Là-bas, il ne perdit pas de temps, rejoignant immédiatement le bâtiment derrière Pocomoke. Des rubans de sécurité avaient été tendus autour des entrées principales noircies sur tout le tour. Il jugea que sa clef ne lui servirait à rien et après un regard pour s’assurer que personne ne l’avait remarqué, il s’engouffra par la porte.

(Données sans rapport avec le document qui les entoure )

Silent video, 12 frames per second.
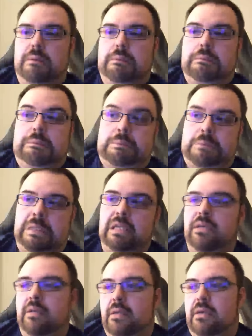I
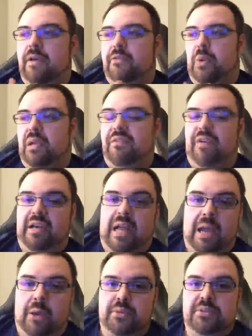have to wait and find
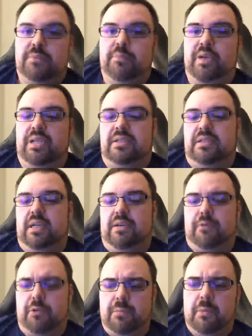out. But
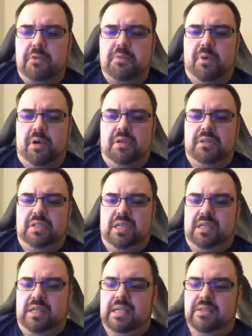for the most part,
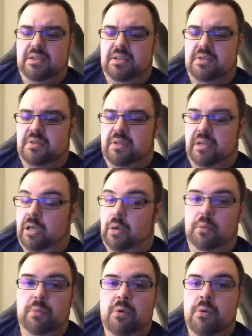it's just, you
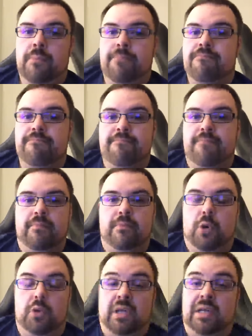know,
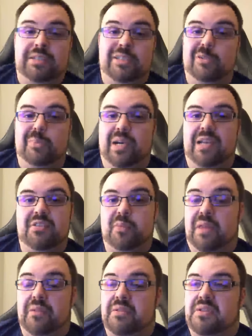hold on to your butts,
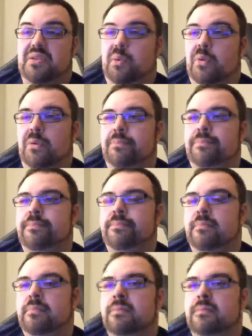weather the storm.
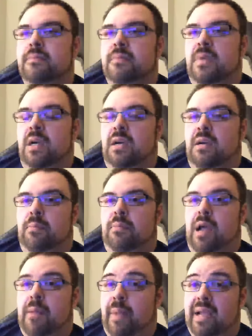
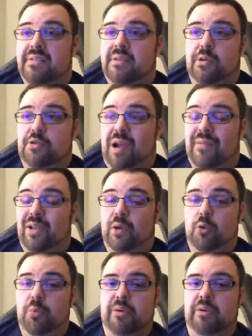I might start driving
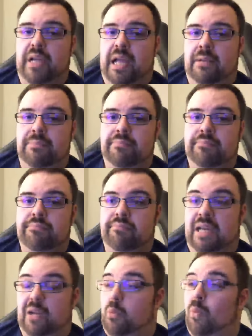Uber again.
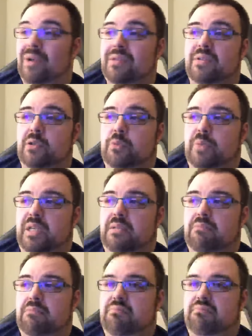I don't want to,
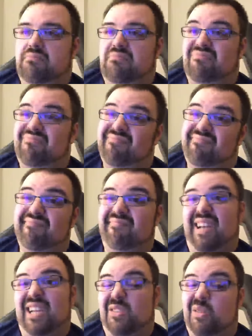but
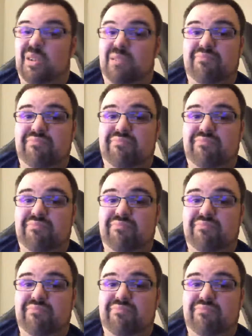I could.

Le plafond était couvert d’une suie épaisse, signe que la fumée âcre s’était propagée jusqu’ici alors que leur chambre commune se situait à l’autre bout du corridor. Le silence inhabituel qui régnait l’oppressa et il accéléra. Il connaissait le chemin par cœur, pourtant il suivit les traces noires au plafond et sur les murs dont la teinte s’intensifiaient à mesure qu’il approchait. Après l’angle, il découvrit leur porte littéralement réduite en morceaux dont les restes étaient éparpillés au sol. Elle devait être fermée de l’intérieur pour que les sauveteurs soient contraints d’utiliser des haches. L’odeur présente de brûlé prenait à la gorge, elle s’infiltra avec les résidus carbonisés dans ses narines. La toux n'était pas loin, mais restait coincée dans sa trachée, irritant la chair. Il enjamba les restes et arriva dans ce qui fut le lieu des premières conversations partagées avec son ami. Il eut un flash du premier jour où il avait posé ses affaires sur le lit et où Léo l’avait accueilli avec une chaleur incroyable, lui serrant la main avec un grand sourire. Il ne restait rien aujourd’hui des posters humoristiques de geek, dont Léo avait tapissé les murs. "L'homme azerty qui en valait deux" et "le geek qui ne s'ennuie pas mais se fichier" s'étaient tous deux transformés en boursouflures anthracites. Des bulles éparses parsemaient les murs, comme si les parois de la pièce étaient littéralement entrées en ébullition. Le sol était recouvert de cendres et d'objets réduits en poussières qui crissaient à chacun de ses pas. Le plafond s’effritait de toutes parts et mençait de tomber en lambeaux sur sa tête. C’était une vision de cauchemars et il lutta pour ne pas s’imaginer Léo au milieu de ce brasier mortel.

Au milieu de la pièce, sous le bureau où reposait le cadavre décrépi de l’ordinateur High-Tech dans lequel Léo avait investi, trois mois de son salaire de serveur, Mike aperçut une poubelle renversée.

Progressant lentement, il la fit rouler du pied jusqu’à lui et la redressa.

Son cœur manqua un battement quand il découvrit, au fond, la disquette bleue, absolument intacte.